BRIEF. Each entry below is to be reproduced exactly, though any pictures it holds must be omitted.

---*---

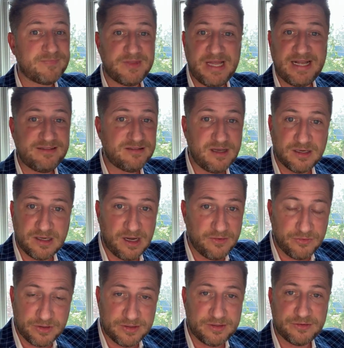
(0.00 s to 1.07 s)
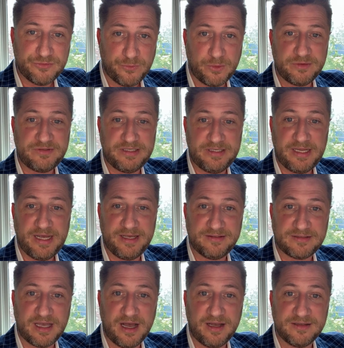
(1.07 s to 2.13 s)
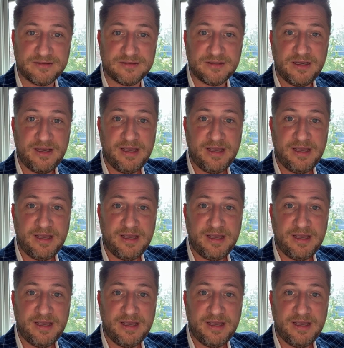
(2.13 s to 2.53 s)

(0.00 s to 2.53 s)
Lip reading: That's not covered in this 14 days, guys.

---*---

ANSWER FOR THIS EXERCISE.
(0.00 s to 1.07 s)
(1.07 s to 2.13 s)
(2.13 s to 2.53 s)

(0.00 s to 2.53 s)
Lip reading: That's not covered in this 14 days, guys.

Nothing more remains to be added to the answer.